Tuesday, June 21, 2005

Bush World: Where science is fungible

Fresh on the heels of news storiesthat Bush administration officials tampered with government climate reports, this story in the Los Angeles Times just left me shaking my head:
Land Study on Grazing Denounced
Two retired specialists say Interior excised their warnings on the effects on wildlife and water

It describes how Bush administration officials completely reversed the scientific findings of veteran experts en route to turning public lands into open range for ranchers:
The Bush administration altered critical portions of a scientific analysis of the environmental impact of cattle grazing on public lands before announcing Thursday that it would relax regulations limiting grazing on those lands, according to scientists involved in the study.

A government biologist and a hydrologist, who both retired this year from the Bureau of Land Management, said their conclusions that the proposed new rules might adversely affect water quality and wildlife, including endangered species, were excised and replaced with language justifying less stringent regulations favored by cattle ranchers.

... The original draft of the environmental analysis warned that the new rules would have a "significant adverse impact" on wildlife, but that phrase was removed. The bureau now concludes that the grazing regulations are "beneficial to animals."

Eliminated from the final draft was another conclusion that read: "The Proposed Action will have a slow, long-term adverse impact on wildlife and biological diversity in general."

Also removed was language saying how a number of the rule changes could adversely affect endangered species.

"This is a whitewash. They took all of our science and reversed it 180 degrees," said Erick Campbell, a former BLM state biologist in Nevada and a 30-year bureau employee who retired this year. He was the author of sections of the report pertaining to the effect on wildlife and threatened and endangered species.

"They rewrote everything," Campbell said in an interview this week. "It's a crime."

You've just gotta love what those new regulations will do, too:
The new rules, published Friday by the BLM, a division of the Department of Interior, ensures ranchers expanded access to public land and requires federal land managers to conduct protracted studies before taking action to limit that access.

The rules reverse a long-standing agency policy that gave BLM experts the authority to quickly determine whether livestock grazing was inflicting damage.

The regulations also eliminate the agency's obligation to seek public input on some grazing decisions. Public comment will be allowed but not required.

OK, a quick tally: negating scientific review, forcing public lands to accommodate private industry, reducing the ability of land managers to respond to land degradation, and then cutting out public participation. Could this possibly be any worse for the public?

Well, yes, because the rules reverse some real gains made in recent years in bringing public land use -- including that by ranchers -- to sustainable levels:
In recent years, concerns about the condition of much Western grazing land has been heightened by drought, which has denuded pastures in the most arid areas, causing bureau managers to close some pastures and prompting ranchers to sell their herds.

The new rules mark a departure from grazing regulations adopted in 1995 under President Clinton and Interior Secretary Bruce Babbitt. Those regulations reflected the view of range scientists that a legacy of overgrazing in the West had degraded scarce water resources, damaged native plant communities and imperiled wildlife.

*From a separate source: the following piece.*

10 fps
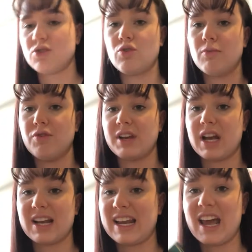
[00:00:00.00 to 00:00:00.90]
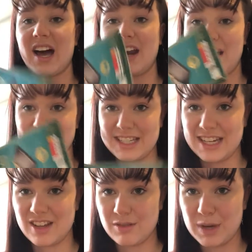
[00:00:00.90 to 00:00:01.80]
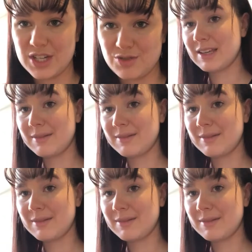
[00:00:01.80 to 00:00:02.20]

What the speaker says: or more than likely an after dinner sweet treat.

Babbitt ordered the bureau to establish standards that spelled out when public lands were open for grazing, and for the first time required range specialists to assess each pasture to ensure it held enough vegetation to support wildlife and livestock. It was the first time in about 50 years that the federal government had tried sweeping overhauls of how Western ranchers operated on public lands.

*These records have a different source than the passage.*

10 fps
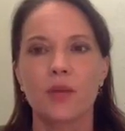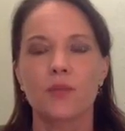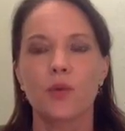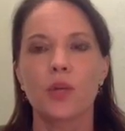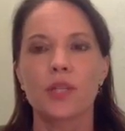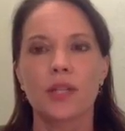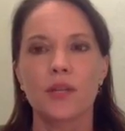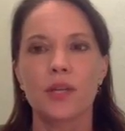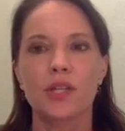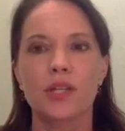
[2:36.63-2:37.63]
boards and
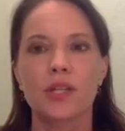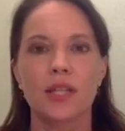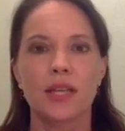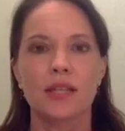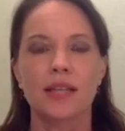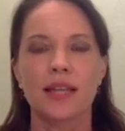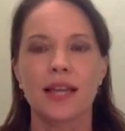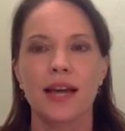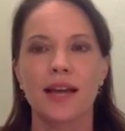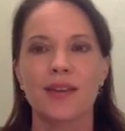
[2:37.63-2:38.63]
commissions and things like
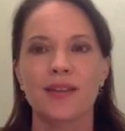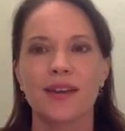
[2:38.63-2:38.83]
that.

It would be like spitting into the wind, I suppose, to ask these ranchers where they think their grazing lands are going to come from when they've all been destroyed. But hey, that's someone else's long-term problem, isn't it?

It's certainly not the Bush administration's.

I come from ranching country and have written more range-management stories than I care to recall (it's not what you'd call glamor reporting). I thought I'd seen it all during the James Watt/Anne Gorsuch years, but the Bush gang really take the In Your Face Audacity prize. They're rewriting the management of public lands so that they are now no longer really belong to the public.

Just as disturbing is the consistency in the outright of abuse of scientific review for predetermined ends. At some point, you'd think people would figure out that our government is now in the hands of religious ideologues and corporate profiteers who see science as the enemy. As a nation whose superiority is built on technology that is built on science, that should trouble even conservatives.

[Via Thoughts From Kansas, which has a nice roundup of other atrocities on the endangered-species front as well.]